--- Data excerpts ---
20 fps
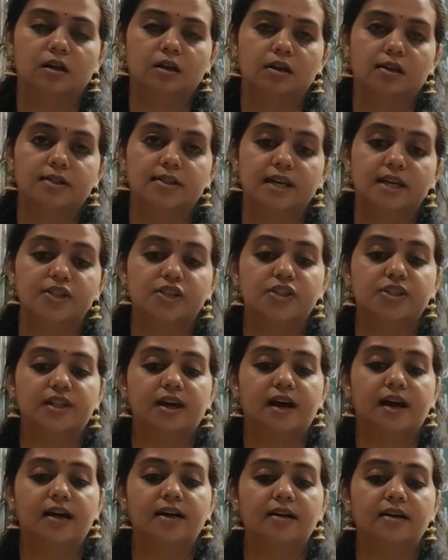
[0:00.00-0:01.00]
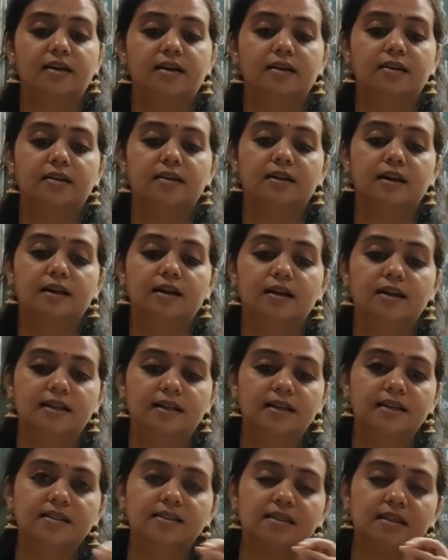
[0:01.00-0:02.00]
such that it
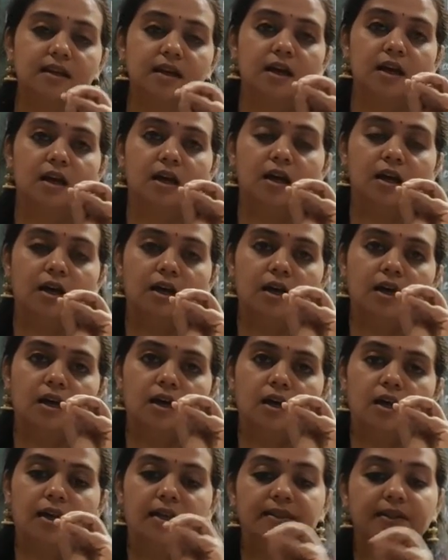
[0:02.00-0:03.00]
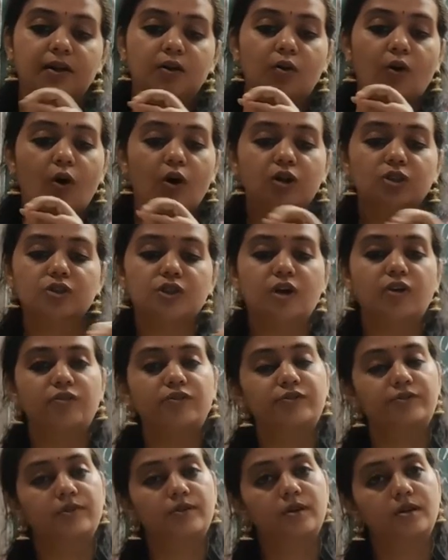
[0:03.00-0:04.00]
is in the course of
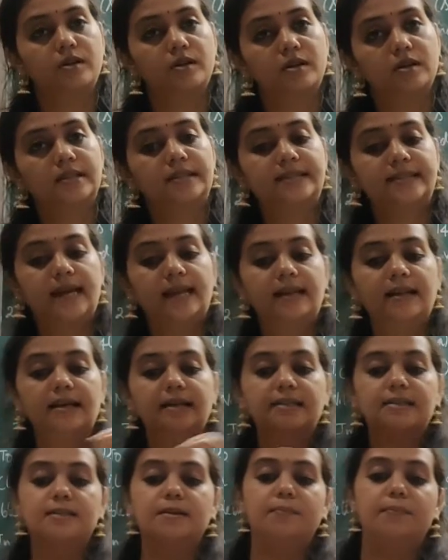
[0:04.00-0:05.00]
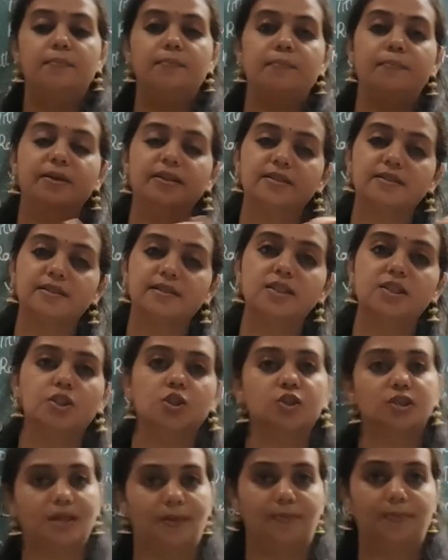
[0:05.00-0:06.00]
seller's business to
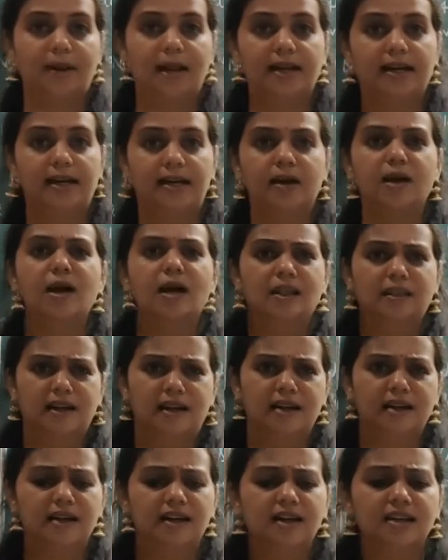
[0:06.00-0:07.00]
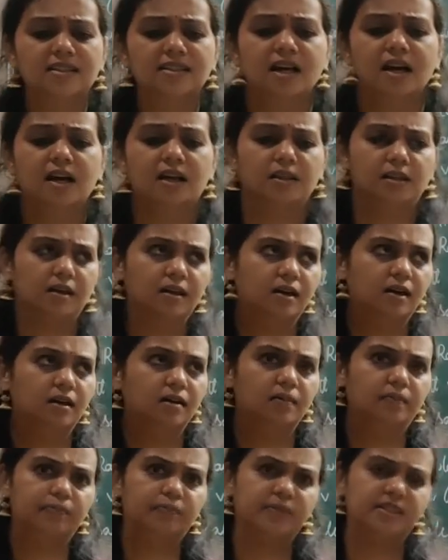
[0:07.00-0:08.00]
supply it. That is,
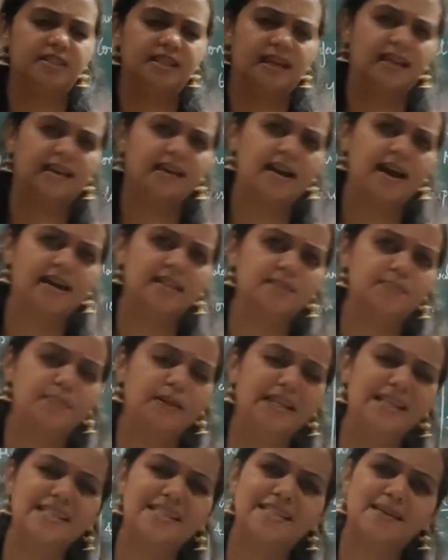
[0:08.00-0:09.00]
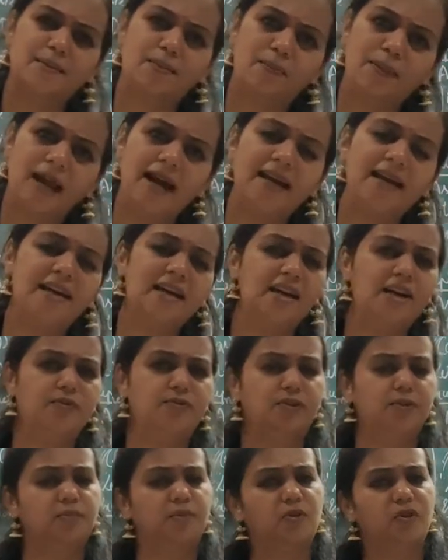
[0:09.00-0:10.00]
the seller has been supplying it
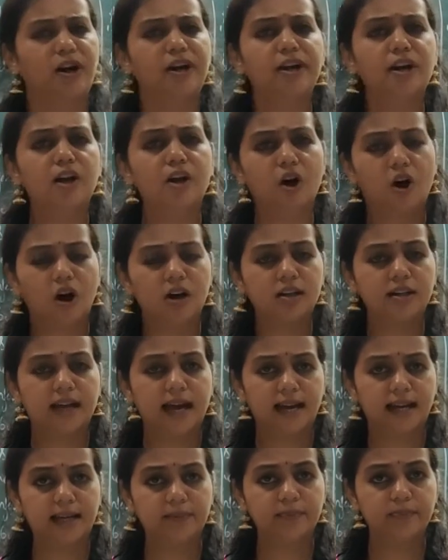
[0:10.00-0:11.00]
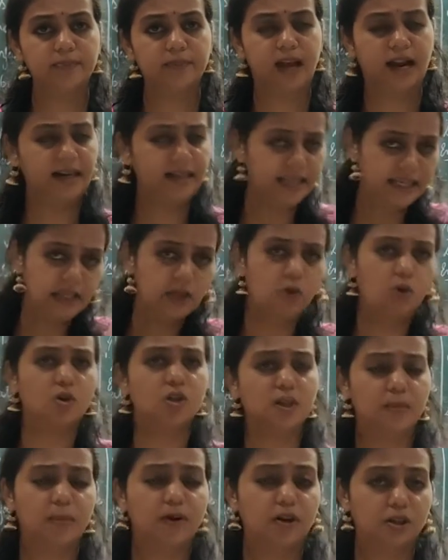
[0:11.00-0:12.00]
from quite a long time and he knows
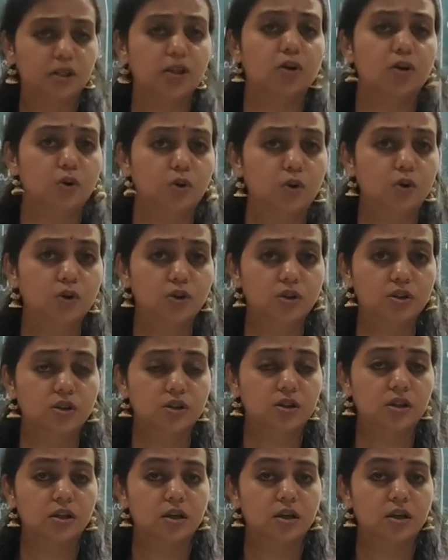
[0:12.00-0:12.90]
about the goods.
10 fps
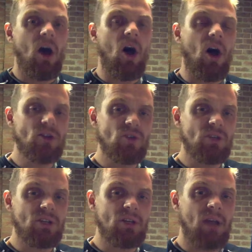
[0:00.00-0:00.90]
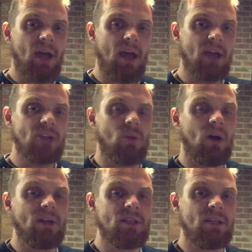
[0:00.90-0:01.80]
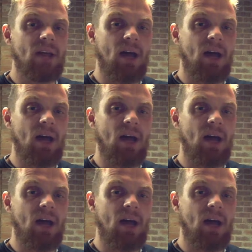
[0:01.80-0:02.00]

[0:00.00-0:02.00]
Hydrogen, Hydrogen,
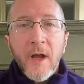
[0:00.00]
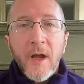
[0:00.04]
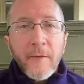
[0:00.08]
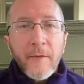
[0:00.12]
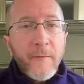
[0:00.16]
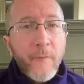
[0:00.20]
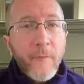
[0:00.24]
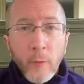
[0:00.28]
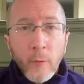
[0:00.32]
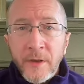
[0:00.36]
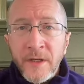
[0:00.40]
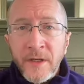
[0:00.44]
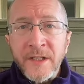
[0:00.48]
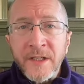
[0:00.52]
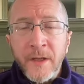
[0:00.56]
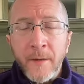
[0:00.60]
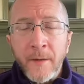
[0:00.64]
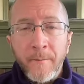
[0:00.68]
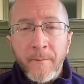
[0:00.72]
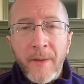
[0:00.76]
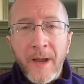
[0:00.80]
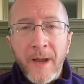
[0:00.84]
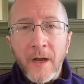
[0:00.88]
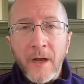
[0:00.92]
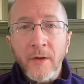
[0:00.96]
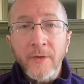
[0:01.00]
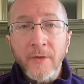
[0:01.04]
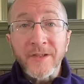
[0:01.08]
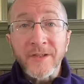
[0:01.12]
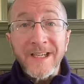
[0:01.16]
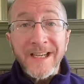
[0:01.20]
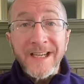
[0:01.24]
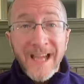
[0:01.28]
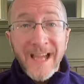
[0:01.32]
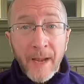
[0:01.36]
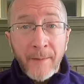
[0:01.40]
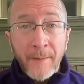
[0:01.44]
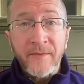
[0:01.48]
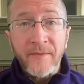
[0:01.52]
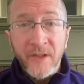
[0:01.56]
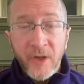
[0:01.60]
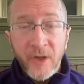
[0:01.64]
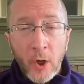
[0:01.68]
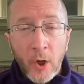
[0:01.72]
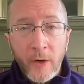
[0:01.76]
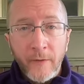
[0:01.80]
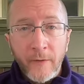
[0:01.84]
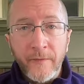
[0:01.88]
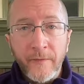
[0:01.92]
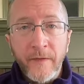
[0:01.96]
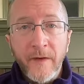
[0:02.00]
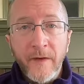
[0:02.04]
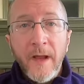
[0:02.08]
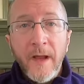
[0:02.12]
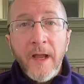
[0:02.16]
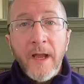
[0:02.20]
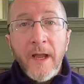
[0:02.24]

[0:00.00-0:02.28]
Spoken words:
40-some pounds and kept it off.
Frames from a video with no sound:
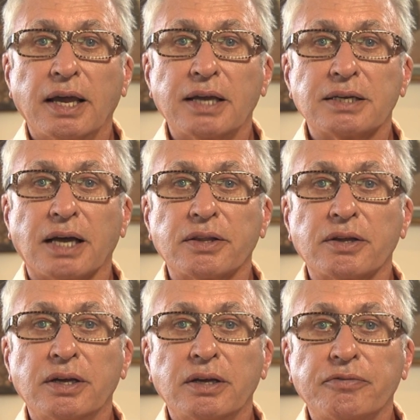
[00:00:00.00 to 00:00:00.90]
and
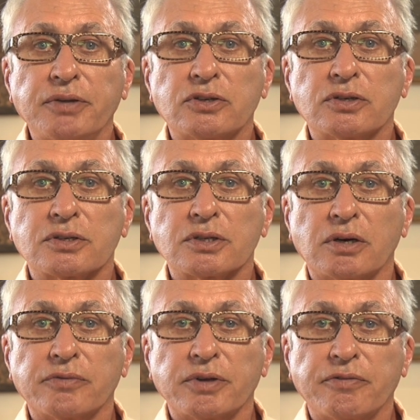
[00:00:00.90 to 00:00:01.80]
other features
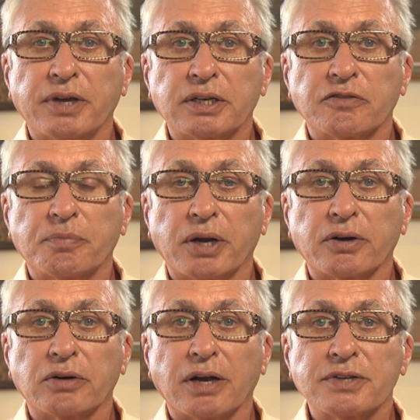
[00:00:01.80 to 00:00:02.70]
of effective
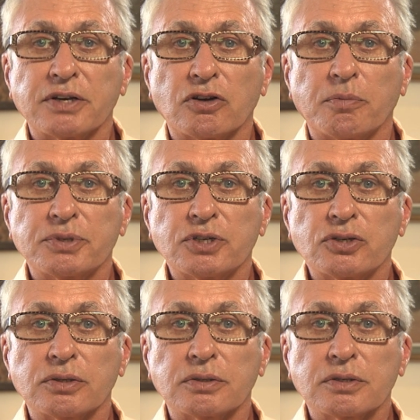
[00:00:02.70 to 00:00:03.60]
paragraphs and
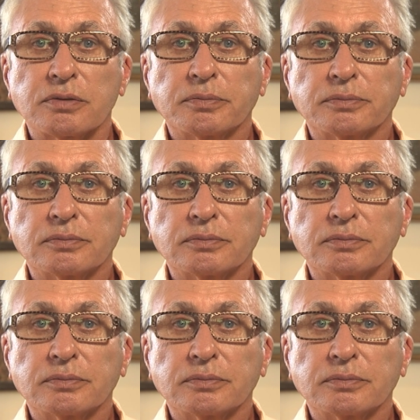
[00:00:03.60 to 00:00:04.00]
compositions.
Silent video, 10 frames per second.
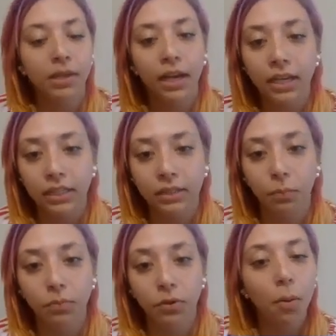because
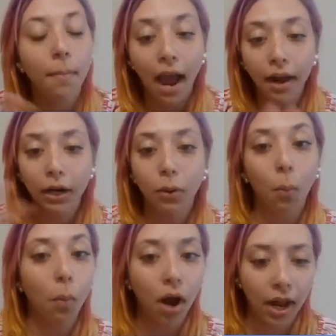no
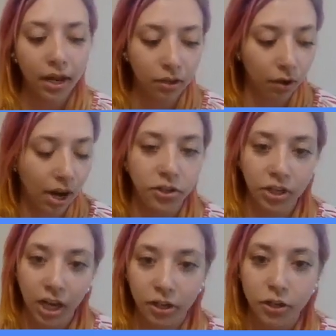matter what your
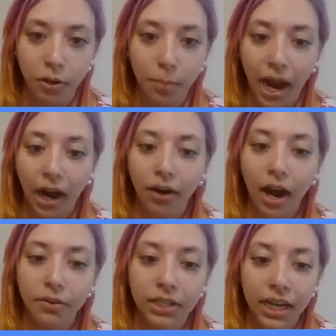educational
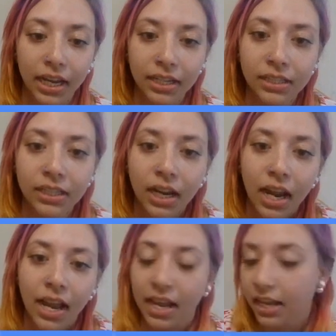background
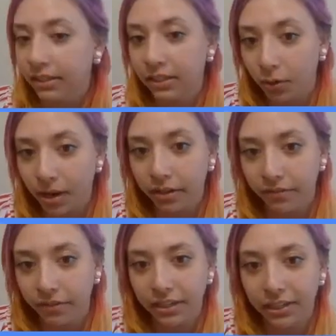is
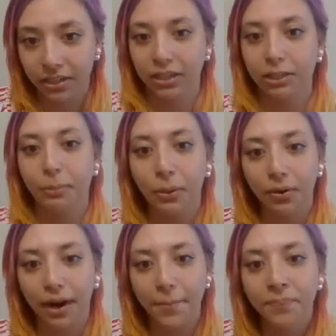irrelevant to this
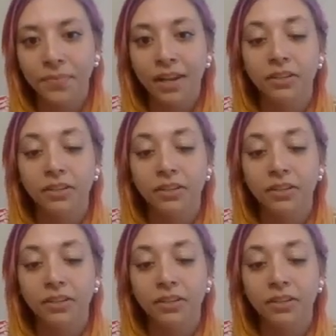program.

--- TASK REQUIREMENTS ---
Transcribe the data exactly, minus any images.

--- RESULT OF THE EXERCISE ---
20 fps
[0:00.00-0:01.00]
[0:01.00-0:02.00]
such that it
[0:02.00-0:03.00]
[0:03.00-0:04.00]
is in the course of
[0:04.00-0:05.00]
[0:05.00-0:06.00]
seller's business to
[0:06.00-0:07.00]
[0:07.00-0:08.00]
supply it. That is,
[0:08.00-0:09.00]
[0:09.00-0:10.00]
the seller has been supplying it
[0:10.00-0:11.00]
[0:11.00-0:12.00]
from quite a long time and he knows
[0:12.00-0:12.90]
about the goods.
10 fps
[0:00.00-0:00.90]
[0:00.90-0:01.80]
[0:01.80-0:02.00]

[0:00.00-0:02.00]
Hydrogen, Hydrogen,
[0:00.00]
[0:00.04]
[0:00.08]
[0:00.12]
[0:00.16]
[0:00.20]
[0:00.24]
[0:00.28]
[0:00.32]
[0:00.36]
[0:00.40]
[0:00.44]
[0:00.48]
[0:00.52]
[0:00.56]
[0:00.60]
[0:00.64]
[0:00.68]
[0:00.72]
[0:00.76]
[0:00.80]
[0:00.84]
[0:00.88]
[0:00.92]
[0:00.96]
[0:01.00]
[0:01.04]
[0:01.08]
[0:01.12]
[0:01.16]
[0:01.20]
[0:01.24]
[0:01.28]
[0:01.32]
[0:01.36]
[0:01.40]
[0:01.44]
[0:01.48]
[0:01.52]
[0:01.56]
[0:01.60]
[0:01.64]
[0:01.68]
[0:01.72]
[0:01.76]
[0:01.80]
[0:01.84]
[0:01.88]
[0:01.92]
[0:01.96]
[0:02.00]
[0:02.04]
[0:02.08]
[0:02.12]
[0:02.16]
[0:02.20]
[0:02.24]

[0:00.00-0:02.28]
Spoken words:
40-some pounds and kept it off.
Frames from a video with no sound:
[00:00:00.00 to 00:00:00.90]
and
[00:00:00.90 to 00:00:01.80]
other features
[00:00:01.80 to 00:00:02.70]
of effective
[00:00:02.70 to 00:00:03.60]
paragraphs and
[00:00:03.60 to 00:00:04.00]
compositions.
Silent video, 10 frames per second.
because
no
matter what your
educational
background
is
irrelevant to this
program.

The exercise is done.